→ **Task**
At the line containing "[1:19:39.33]", begin an exact copy of the lines below and continue through the final one, with no pictures.

→ **Data**
+===+

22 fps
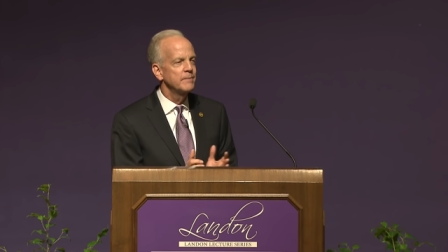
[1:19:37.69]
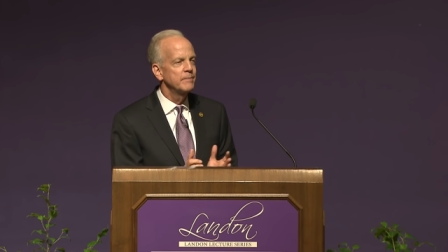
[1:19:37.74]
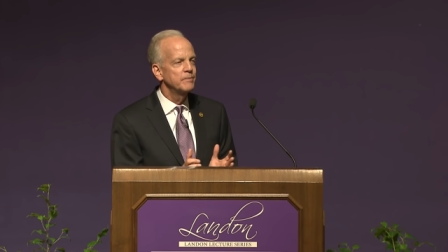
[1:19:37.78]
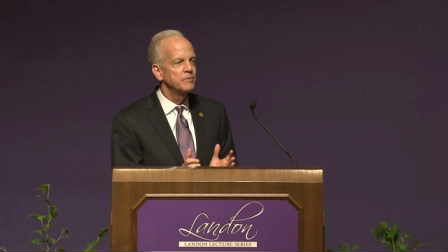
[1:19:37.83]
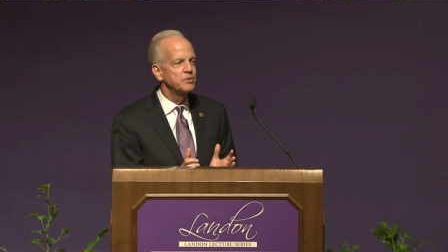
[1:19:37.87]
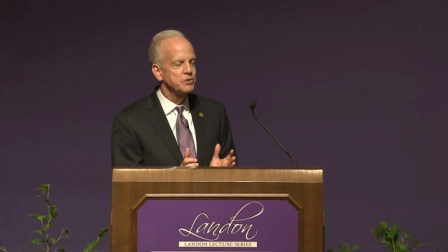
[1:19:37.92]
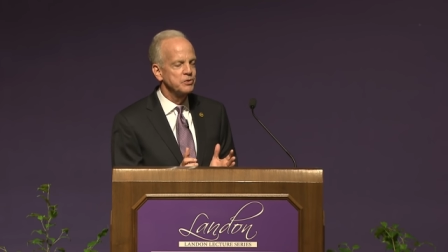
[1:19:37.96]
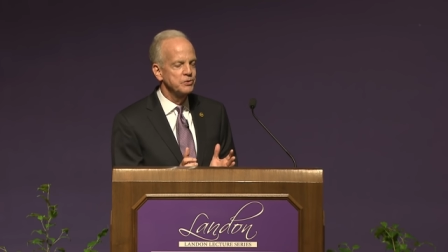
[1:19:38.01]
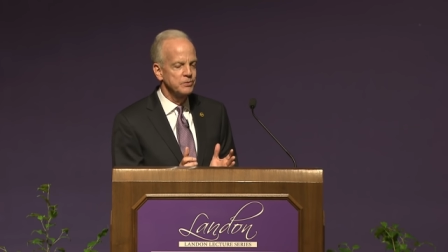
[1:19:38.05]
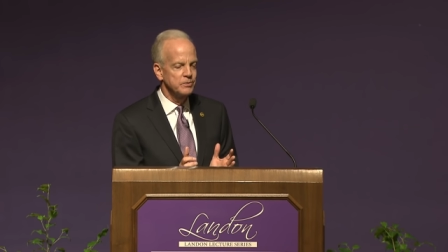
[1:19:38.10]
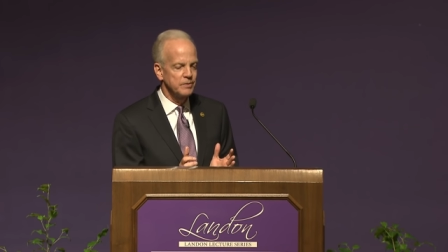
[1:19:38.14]

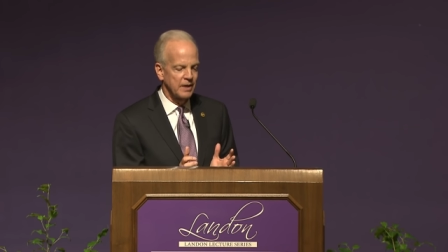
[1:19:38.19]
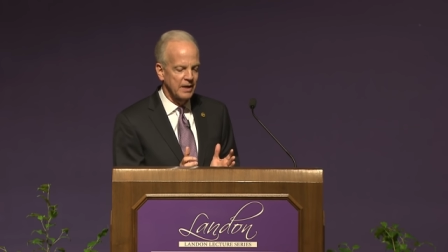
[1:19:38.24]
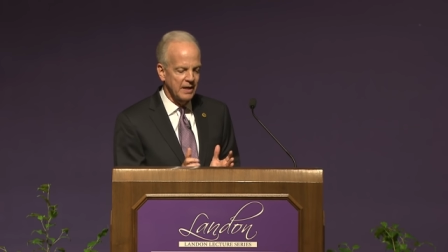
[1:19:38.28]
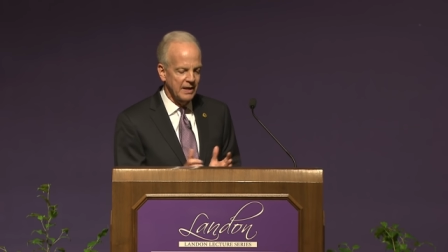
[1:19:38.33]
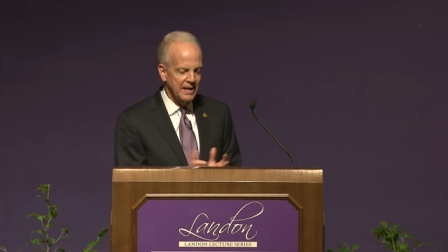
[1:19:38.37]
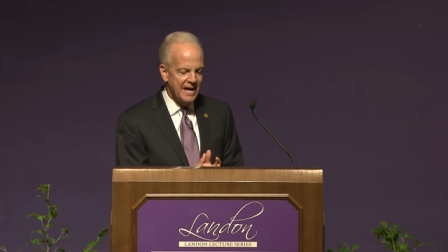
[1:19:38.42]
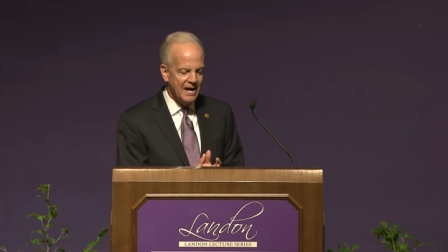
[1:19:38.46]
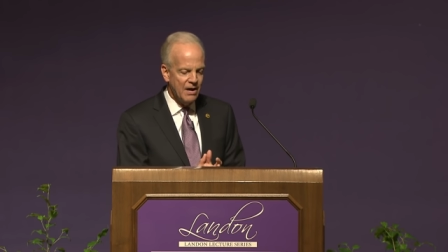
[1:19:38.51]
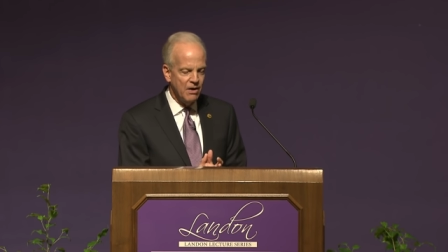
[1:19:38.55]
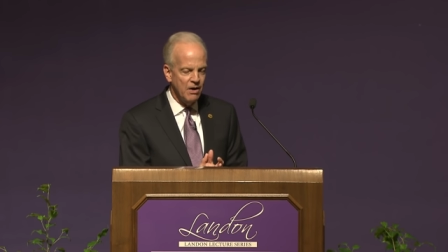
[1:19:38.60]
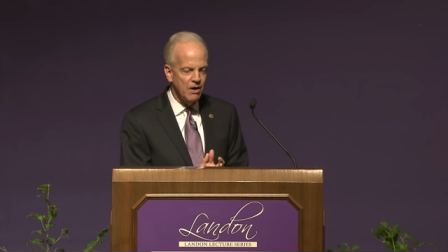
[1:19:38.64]
to
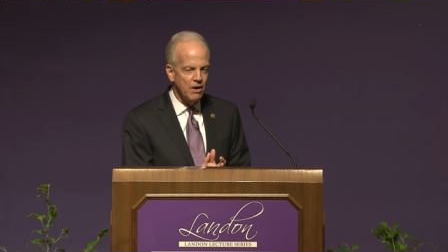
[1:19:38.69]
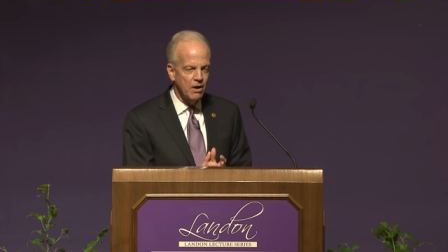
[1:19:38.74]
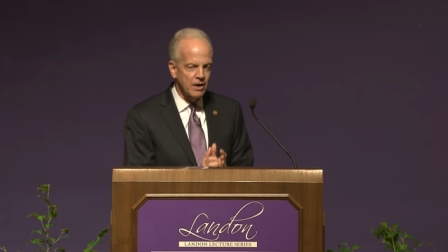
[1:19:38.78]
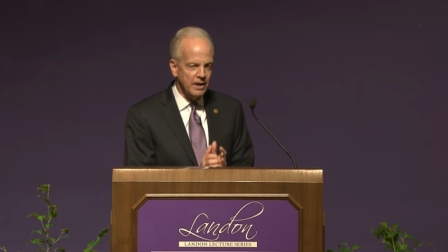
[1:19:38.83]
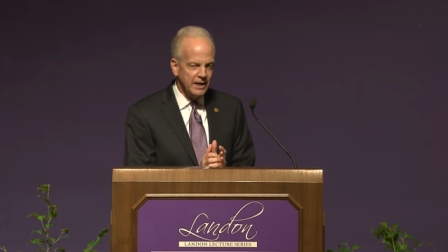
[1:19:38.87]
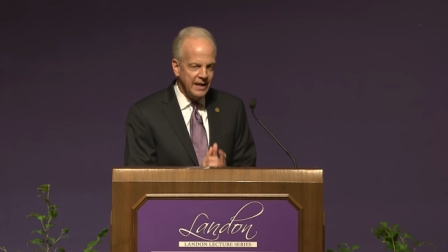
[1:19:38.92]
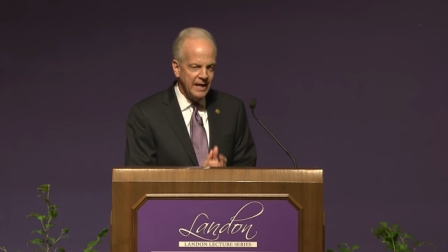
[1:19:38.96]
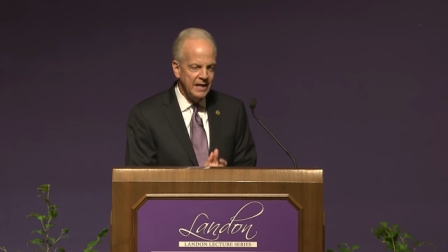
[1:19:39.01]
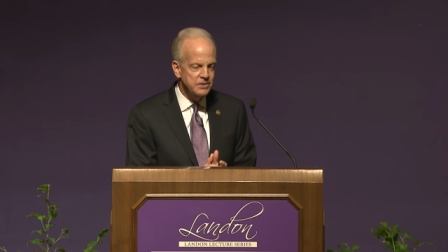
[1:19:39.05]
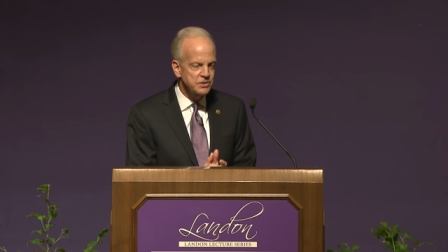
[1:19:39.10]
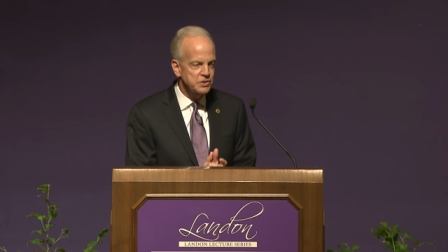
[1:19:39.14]
allow our
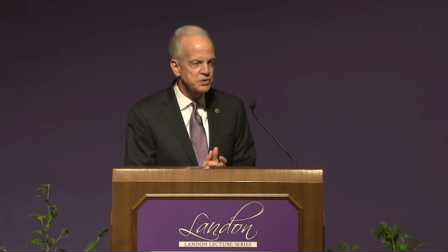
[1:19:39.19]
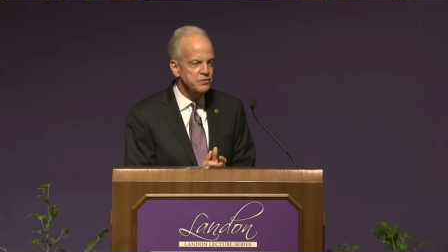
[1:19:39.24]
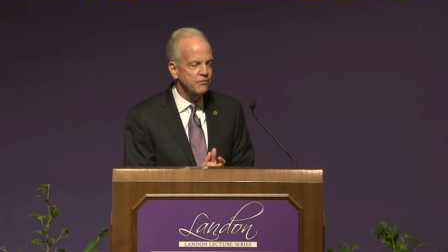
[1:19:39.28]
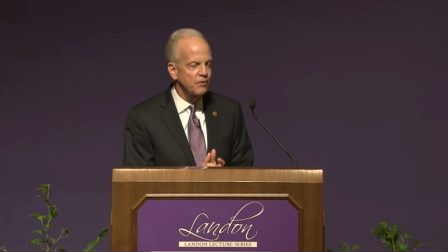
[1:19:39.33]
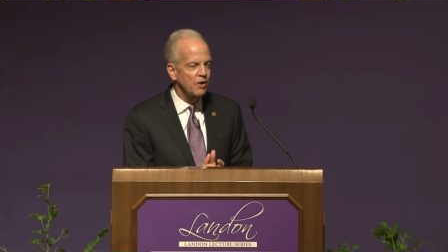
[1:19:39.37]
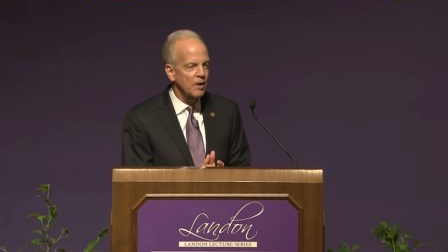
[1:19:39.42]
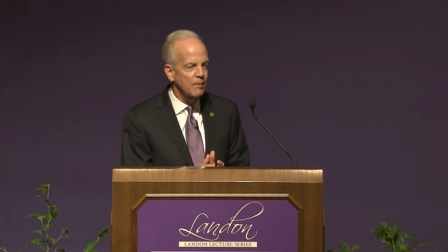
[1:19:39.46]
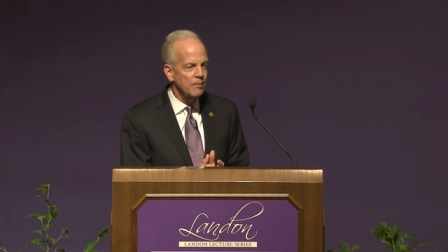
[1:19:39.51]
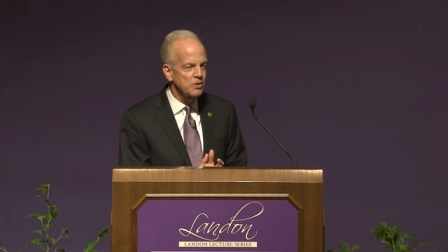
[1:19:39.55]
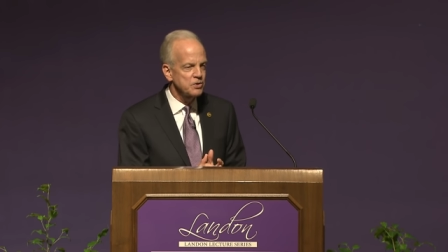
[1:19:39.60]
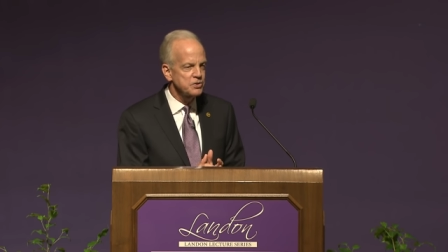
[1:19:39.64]
Kansas
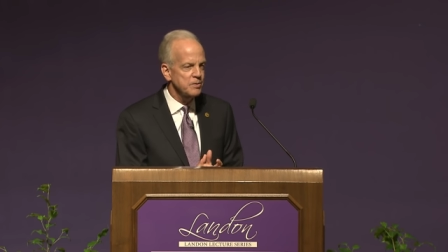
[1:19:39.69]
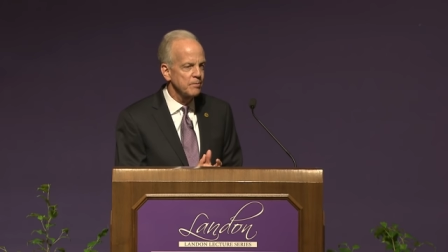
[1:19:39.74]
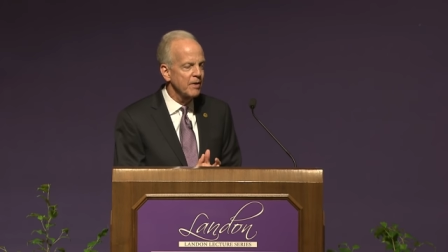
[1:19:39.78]
farmers,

+===+

→ **Answer box**
[1:19:39.33]
[1:19:39.37]
[1:19:39.42]
[1:19:39.46]
[1:19:39.51]
[1:19:39.55]
[1:19:39.60]
[1:19:39.64]
Kansas
[1:19:39.69]
[1:19:39.74]
[1:19:39.78]
farmers,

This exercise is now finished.